Pointing her finger at him as if she’d unequivocally made her case, she said, “Exactly. That doesn’t just happen.” She leaned back against the booth, her deep scarlet lips set in a firm line while her eyes danced.
Danced? He’d never had a thought like that before in his life. He grabbed his beer, somehow knowing things were only going to get worse.
“Okay, so, what I haven’t told you is the name of the store where I work.”
That was evidently his cue. “No. No you haven’t.”
She grinned, and leaned in again. “Le Muse,” she said, going full French accent on him. The way her eyebrows rose and her sly grin indicated that the name was significant. He had no idea why. “Uh-huh.”
“Le Muse, Liam. Le Muse.”
“Sorry, I don’t follow.”
Her clear frustration made him feel as if he should apologize.
“You. It’s you. You came down from God knows where and landed in my lap. Detective Flynn, you’re meant to be my personal muse.”
It took a minute to digest her completely insane idea. Then he had to go through it again, just to make sure he wasn’t hearing things. But no. She thought he was a mythical Greek goddess.
Definitely off her meds.
“Maybe I should take a look at the card,” he said. “Just to, you know, get a grasp on this.”
“Oh, sweetie. No can do. Not yet.”
“No? Why the hell—”
The waitress’s timing could not have been worse. “Sorry for the delay, but we’re short-staffed tonight.” She had her pen poised at the ready. “What can I get you guys?”

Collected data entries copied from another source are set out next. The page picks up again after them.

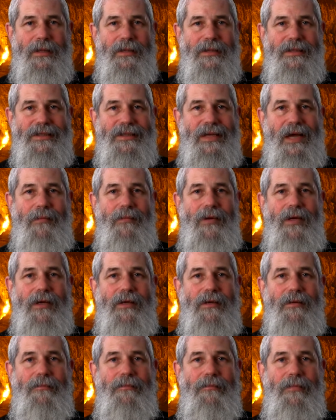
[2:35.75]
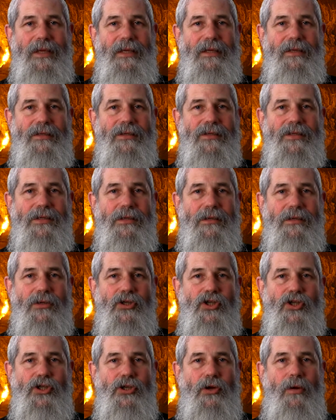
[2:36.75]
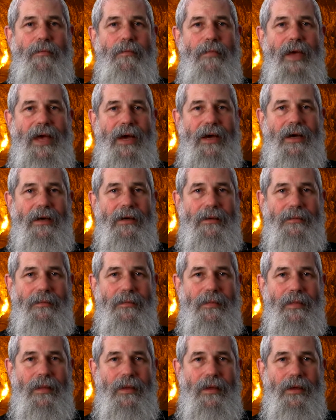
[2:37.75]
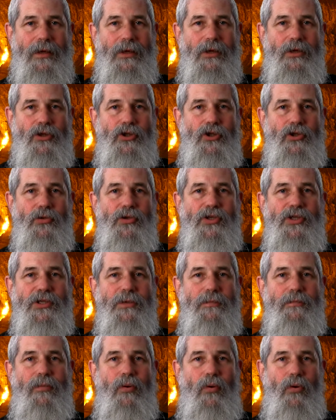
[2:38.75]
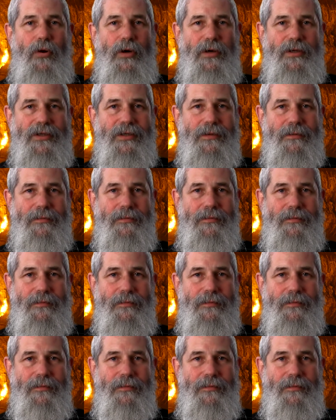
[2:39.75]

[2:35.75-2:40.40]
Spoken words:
SAMECH means somech, to support.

Liam had been starving when he’d gotten there, but Aubrey’d knocked the hunger straight out of him. All he could do was stare.

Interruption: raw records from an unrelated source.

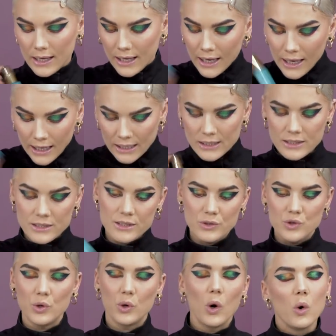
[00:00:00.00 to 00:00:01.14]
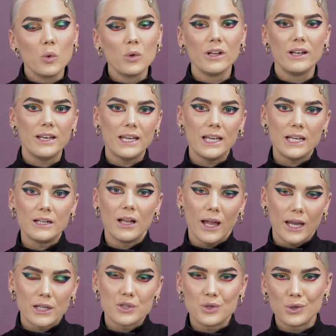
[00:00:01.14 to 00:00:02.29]
And you only need
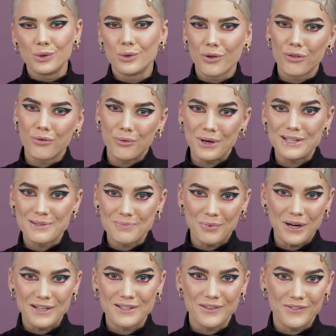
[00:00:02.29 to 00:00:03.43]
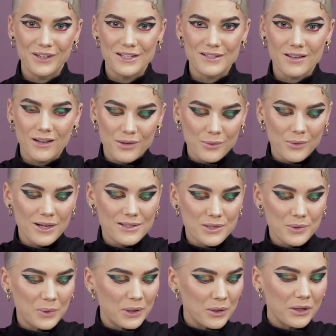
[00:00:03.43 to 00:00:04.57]
like 2-3 sprays of this, otherwise
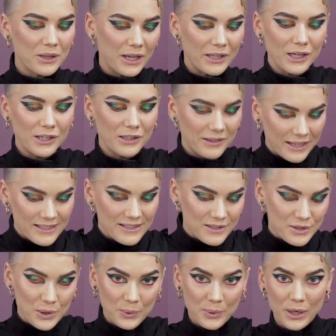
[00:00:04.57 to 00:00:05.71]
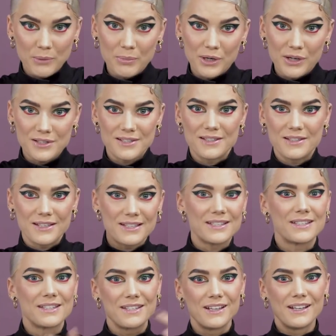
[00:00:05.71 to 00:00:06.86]
you will look like a glazed donut, because
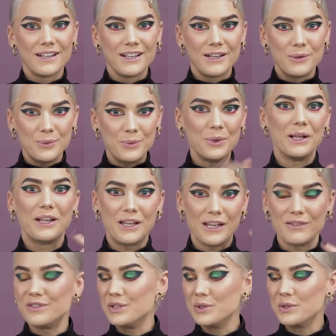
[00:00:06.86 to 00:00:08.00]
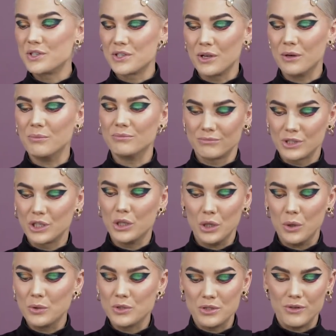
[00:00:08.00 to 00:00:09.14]
this really gives you some
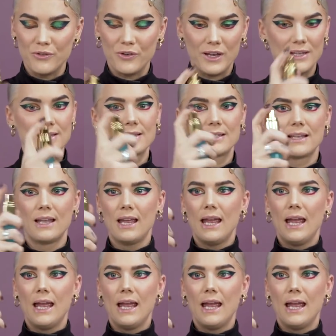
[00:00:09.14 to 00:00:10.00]
glow to the face.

“I thought you wanted to eat,” she said.
He opened his mouth, but before he could respond, Aubrey said, “I’ll have the fried chicken sliders and another round, please.” She smiled his way and said, “You’re welcome to share.”

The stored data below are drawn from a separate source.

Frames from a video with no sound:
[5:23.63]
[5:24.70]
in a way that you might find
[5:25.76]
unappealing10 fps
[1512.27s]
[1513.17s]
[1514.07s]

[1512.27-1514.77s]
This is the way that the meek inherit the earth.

“What about you, gorgeous?” the waitress asked.
Huh. The way she looked at him, as if he were on the menu, made him realize he’d expected the same from Aubrey. But his looks didn’t seem to matter to her bewildering scheme. “That mac and cheese sounds good.”
“You got it. Aubrey, on your tab?”
“Yeah, thanks.”
“Uh,” he said, but it was too late. They were alone again. “You don’t have to pay for my food. Or another beer.”
“Yes, I do. I asked you here because—”
He held up a hand, not willing to be sid
etracked again. “I believe you were going to tell me why you don’t want me to see the card?”
“Oh, yeah,” she said, shaking her head as if the explanation wouldn’t have been necessary if only he’d been paying attention. “I’m assuming you know what a muse is.”
“Yes. How they relate to me in any way isn’t clear, however.”
“From the sky, Liam. Dropped from nowhere. Anyway, what a muse does is inspire creativity. That’s exactly what my problem’s been. Why I can’t come up with a great idea for the window. You fall into my hand like a gift, and in seconds I can feel my juices getting all stirred up.”
His reaction to that last comment wasn’t good. Not good at all.
“I knew it was destiny. The Fates, you know? There’s no law that says a muse has to be a woman. I mean, come on. That would be crazy.”
“Yeah. That part would be crazy.”
She didn’t actually say, “Obviously,” but she managed to get the point across.
“Not to put a damper on things, but I don’t think this whole muse business is up my alley. And you still haven’t answered my question.”
It was as if he’d taken away her favorite kitten. “You do realize my entire future is at stake. If I blow this window, I’ll never get another chance like it. My boss is one of the most connected people in the world. She could literally ruin me. Forever.”
“I don’t think—”
“Listen, you don’t understand. I can’t have you distracted by other dates, at least not for now. But don’t worry, this isn’t a long-term proposal. It’s just until Christmas Eve Eve. And it’s not even that hard. I mean, all I really need from you is lots and lots of sex.”
His next words vanished from his mind. As did most of his working brain cells. “What’s that you say?”
Chapter Three
She hadn’t planned out exactly how she would ask Liam for a one-night stand, but telling him she wanted “lots and lots of sex” might have been taking it a step too far. Although his rapid blinking and open mouth could also suggest a nail hit directly on the head. Or an imminent solicitation charge.